German national identities in post-Wall Berlin examined

Cultural geographer Olaf Kuhlke, Ph.D., will speak on competing representations of nationhood in post-Wall Germany at 6:30 p.m. March 8 in Brown Hall Auditorium.

Kuhlke’s talk for the Kemper Art Museum is titled “The Past is Always With Us: German National Identities in Post-Wall Berlin.” The event is free and open to the public.

The German-born Kuhlke, assistant professor of geography at the University of Minnesota Duluth, investigates the construction of nationalism and its expression in public spaces. His 2004 study “Representing German Identity in the New Berlin Republic” examines how social and cultural movements have used the human body and metaphors of nature to represent German national identity since the fall of the Berlin Wall in 1989.
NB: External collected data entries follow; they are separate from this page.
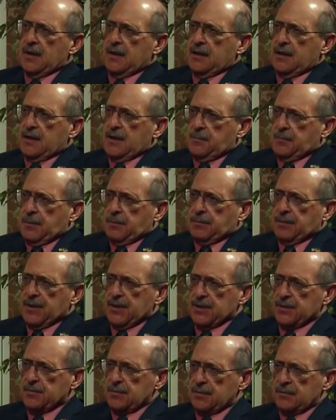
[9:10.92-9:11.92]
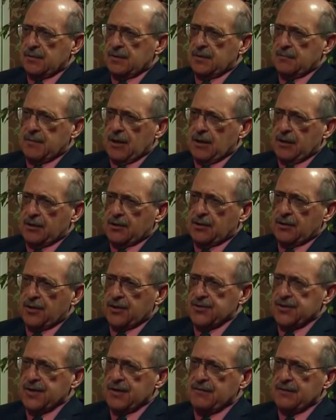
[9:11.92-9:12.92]
A hip replacement in America
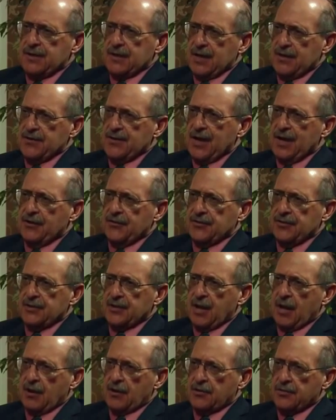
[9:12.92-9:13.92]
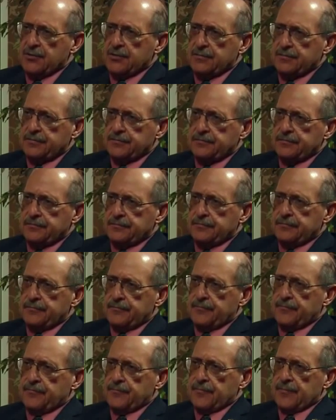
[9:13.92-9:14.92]
costs $78,000.
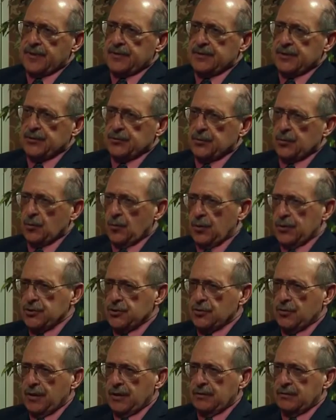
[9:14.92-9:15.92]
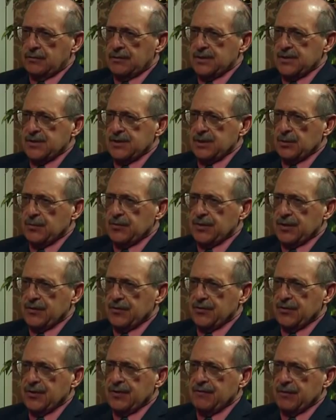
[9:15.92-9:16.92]
Deals with one joint, doesn't deal with
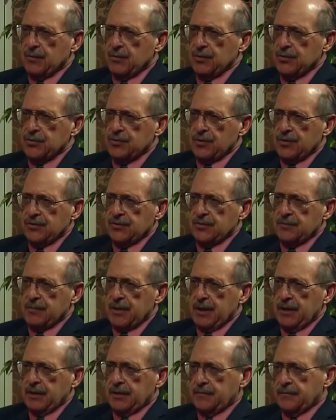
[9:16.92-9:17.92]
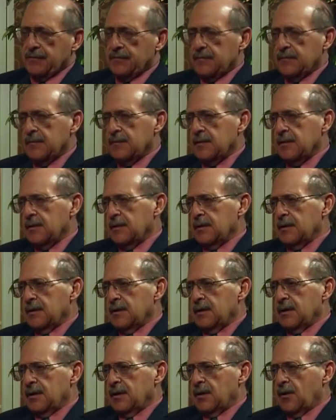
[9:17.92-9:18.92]
the other 71 joints in the body.
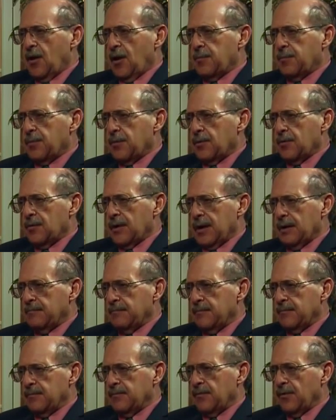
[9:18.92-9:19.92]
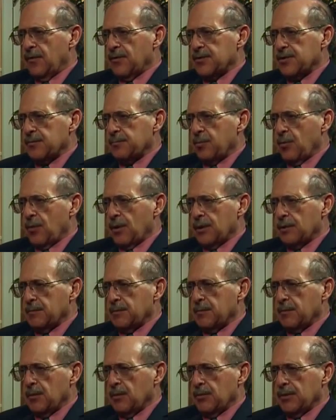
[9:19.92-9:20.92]
Our program for supporting
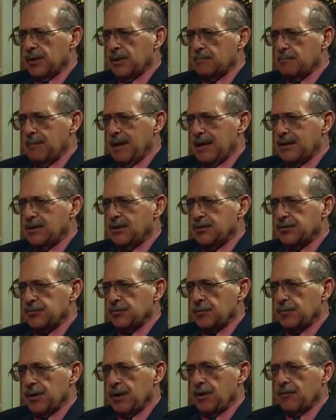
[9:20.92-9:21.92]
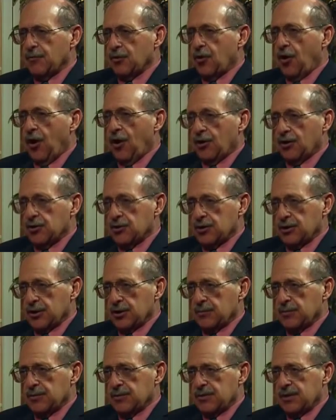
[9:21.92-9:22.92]
and promoting maintenance, repair of cartilage,
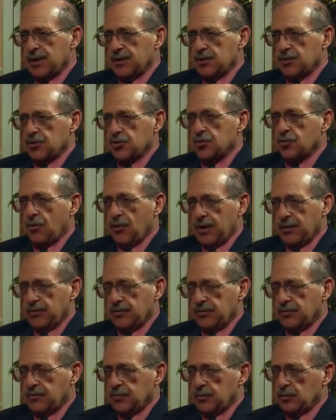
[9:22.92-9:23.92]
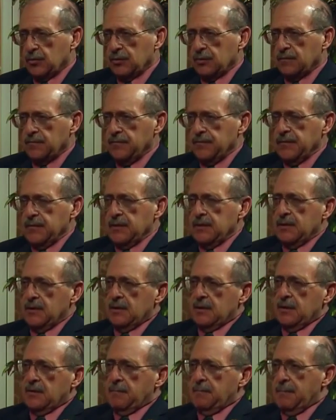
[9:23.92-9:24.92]
ligaments, tendons, joints, if you will,
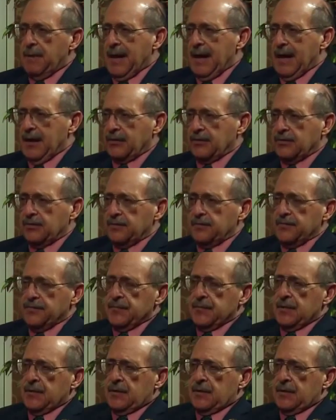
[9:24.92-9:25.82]
backs,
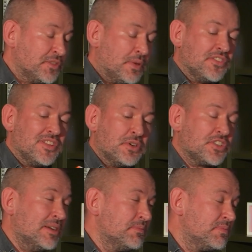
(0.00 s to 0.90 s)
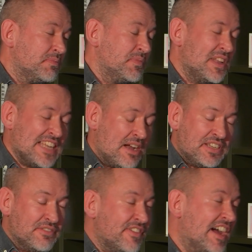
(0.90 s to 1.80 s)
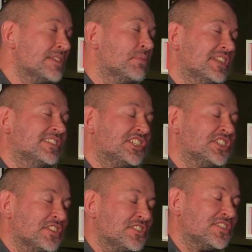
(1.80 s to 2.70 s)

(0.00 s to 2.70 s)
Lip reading: those parts of the book, I'm now an invaluable addition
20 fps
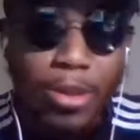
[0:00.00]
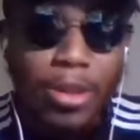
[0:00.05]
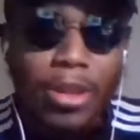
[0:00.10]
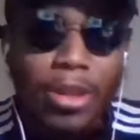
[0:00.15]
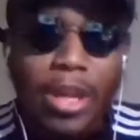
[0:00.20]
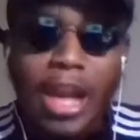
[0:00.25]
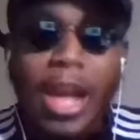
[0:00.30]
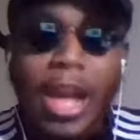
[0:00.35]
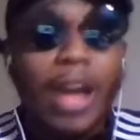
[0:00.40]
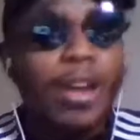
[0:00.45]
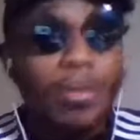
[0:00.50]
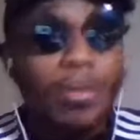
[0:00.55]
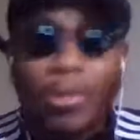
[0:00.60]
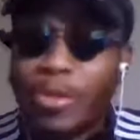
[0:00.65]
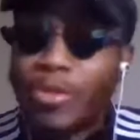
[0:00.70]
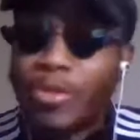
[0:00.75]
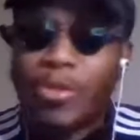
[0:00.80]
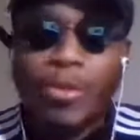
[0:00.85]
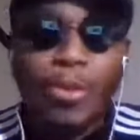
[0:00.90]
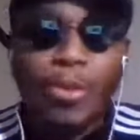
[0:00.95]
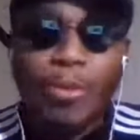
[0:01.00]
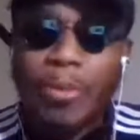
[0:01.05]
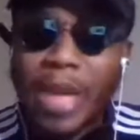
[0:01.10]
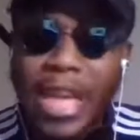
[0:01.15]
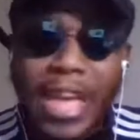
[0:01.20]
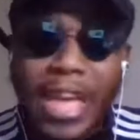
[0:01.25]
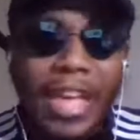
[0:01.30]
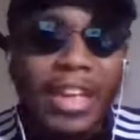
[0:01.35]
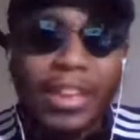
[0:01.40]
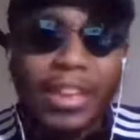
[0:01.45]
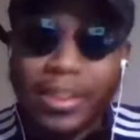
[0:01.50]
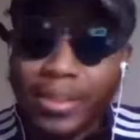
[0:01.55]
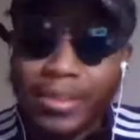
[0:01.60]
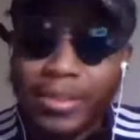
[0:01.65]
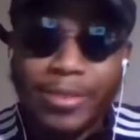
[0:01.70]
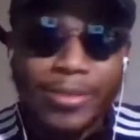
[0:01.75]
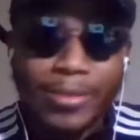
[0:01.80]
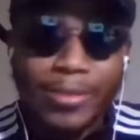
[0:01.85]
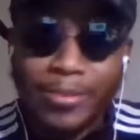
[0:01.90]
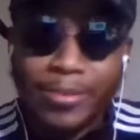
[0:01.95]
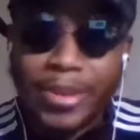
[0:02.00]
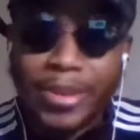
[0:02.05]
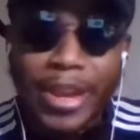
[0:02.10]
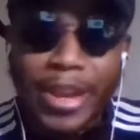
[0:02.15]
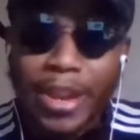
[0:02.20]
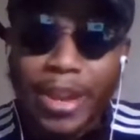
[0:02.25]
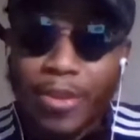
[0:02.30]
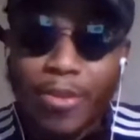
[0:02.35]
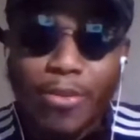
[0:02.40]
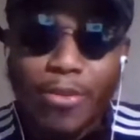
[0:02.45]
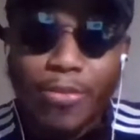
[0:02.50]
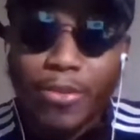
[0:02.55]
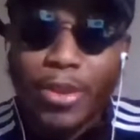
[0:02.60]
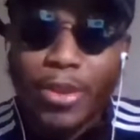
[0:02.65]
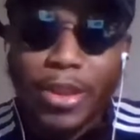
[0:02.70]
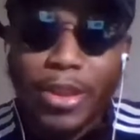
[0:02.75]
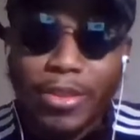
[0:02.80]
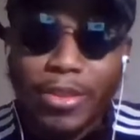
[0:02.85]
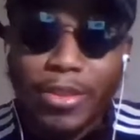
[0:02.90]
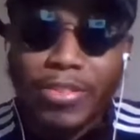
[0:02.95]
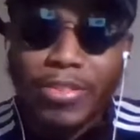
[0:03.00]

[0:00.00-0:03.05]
I'd have been doing bad. I ain't gonna front.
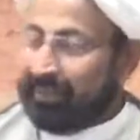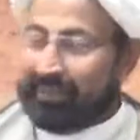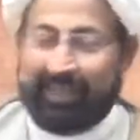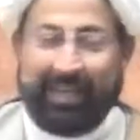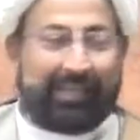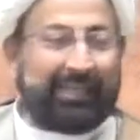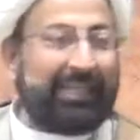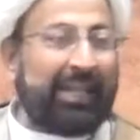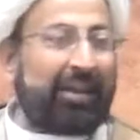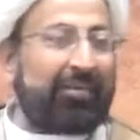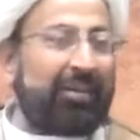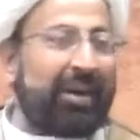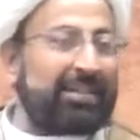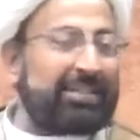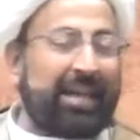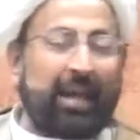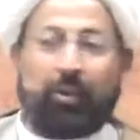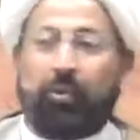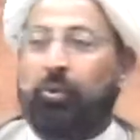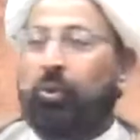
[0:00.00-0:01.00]
that there
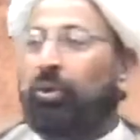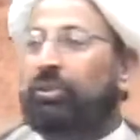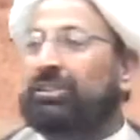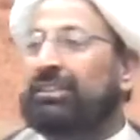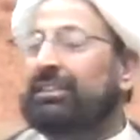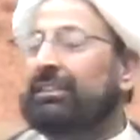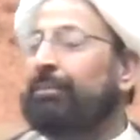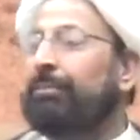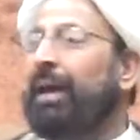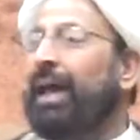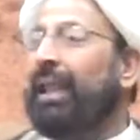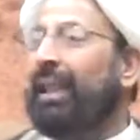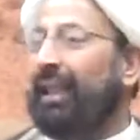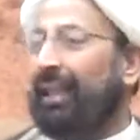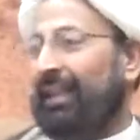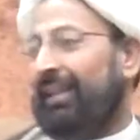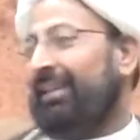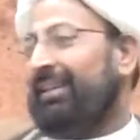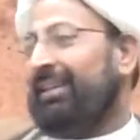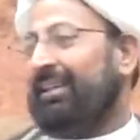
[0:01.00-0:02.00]
was a good
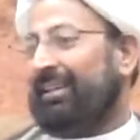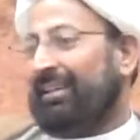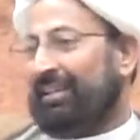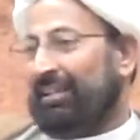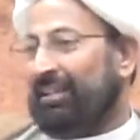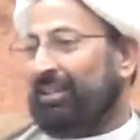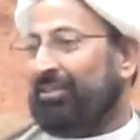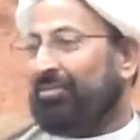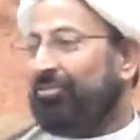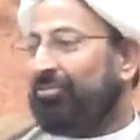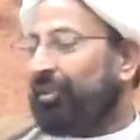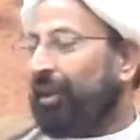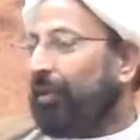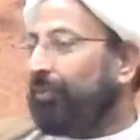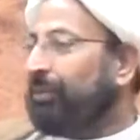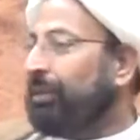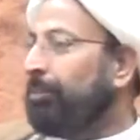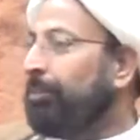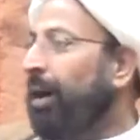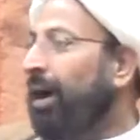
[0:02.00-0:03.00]
smell
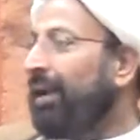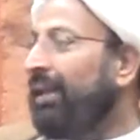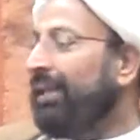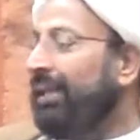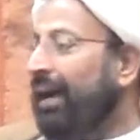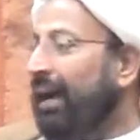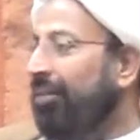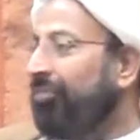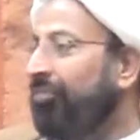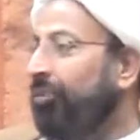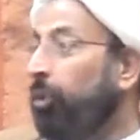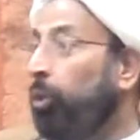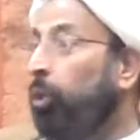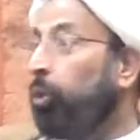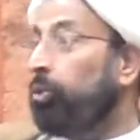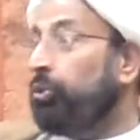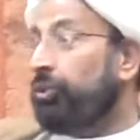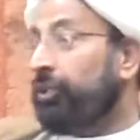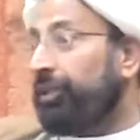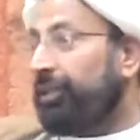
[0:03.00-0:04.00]
from the body of
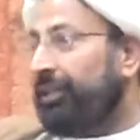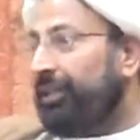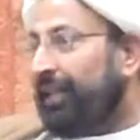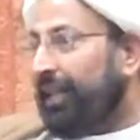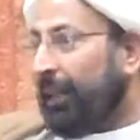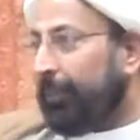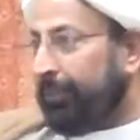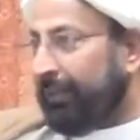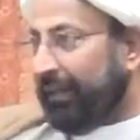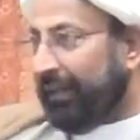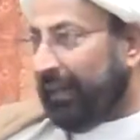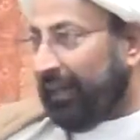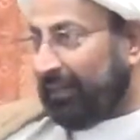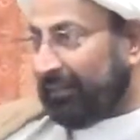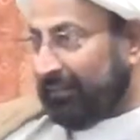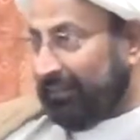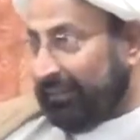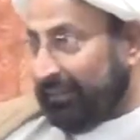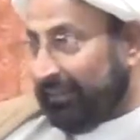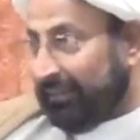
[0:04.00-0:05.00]
Hujr ibn
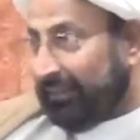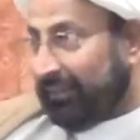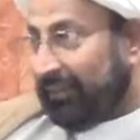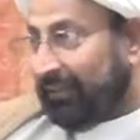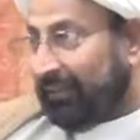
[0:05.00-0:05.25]
Adi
Specifically, the work focuses on two contrasting cultural touchstones of contemporary Berlin — the annual Love Parade and the Memorial for the Murdered Jews of Europe — to demonstrate how post-Wall representations of the body fluctuate between the sexualized and demasculinized celebration of multiculturalism and the racist, masculinist and even anti-Semitic reconstruction of German nationhood.

The talk is presented in conjunction with the museum’s exhibition “Reality Bites: Making Avant-garde Art in Post-Wall Germany” on view through April 29.